_Work instructions:_
Reproduce, please, the line that holds "[15:36.53-15:37.53]" and all later lines through the end of the entries below, exactly; omit pictures.

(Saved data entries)
%%
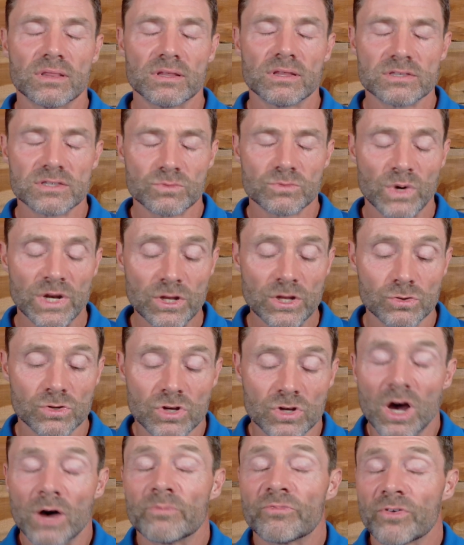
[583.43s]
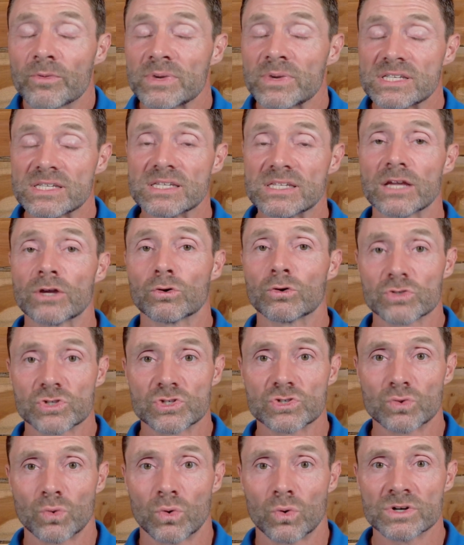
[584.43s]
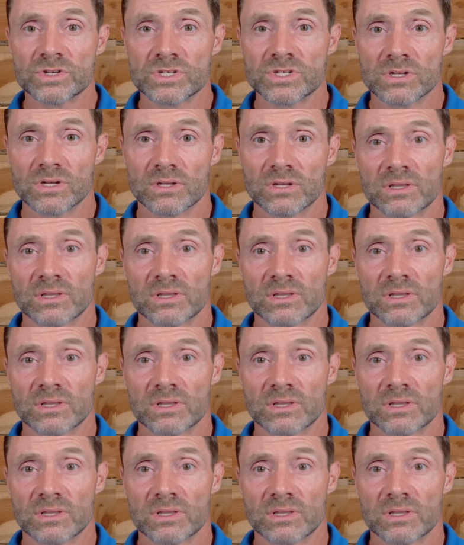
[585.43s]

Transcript: when you come from a single source,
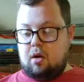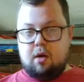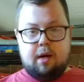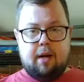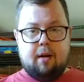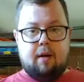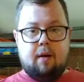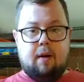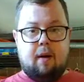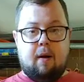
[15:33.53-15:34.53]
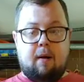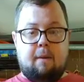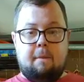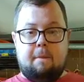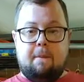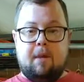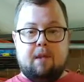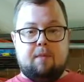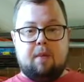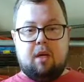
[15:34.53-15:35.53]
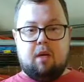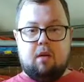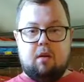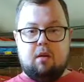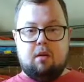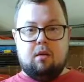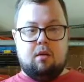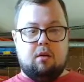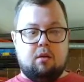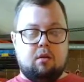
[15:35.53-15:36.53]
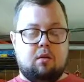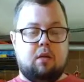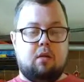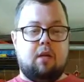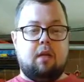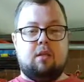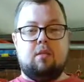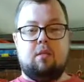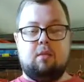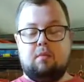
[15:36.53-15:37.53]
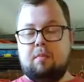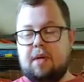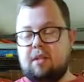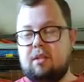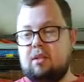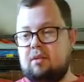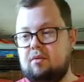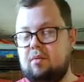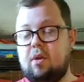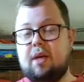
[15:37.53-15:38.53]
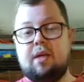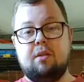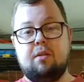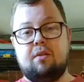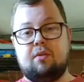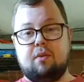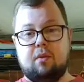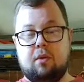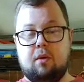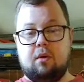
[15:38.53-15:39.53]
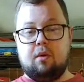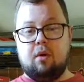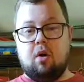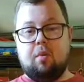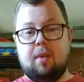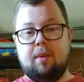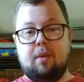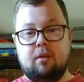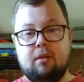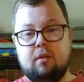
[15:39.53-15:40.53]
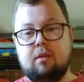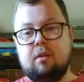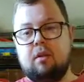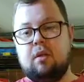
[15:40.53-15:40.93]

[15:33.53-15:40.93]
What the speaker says: alright, that's me, or that's the basis of what I use for all my builds.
%%
_The answer:_
[15:36.53-15:37.53]
[15:37.53-15:38.53]
[15:38.53-15:39.53]
[15:39.53-15:40.53]
[15:40.53-15:40.93]

[15:33.53-15:40.93]
What the speaker says: alright, that's me, or that's the basis of what I use for all my builds.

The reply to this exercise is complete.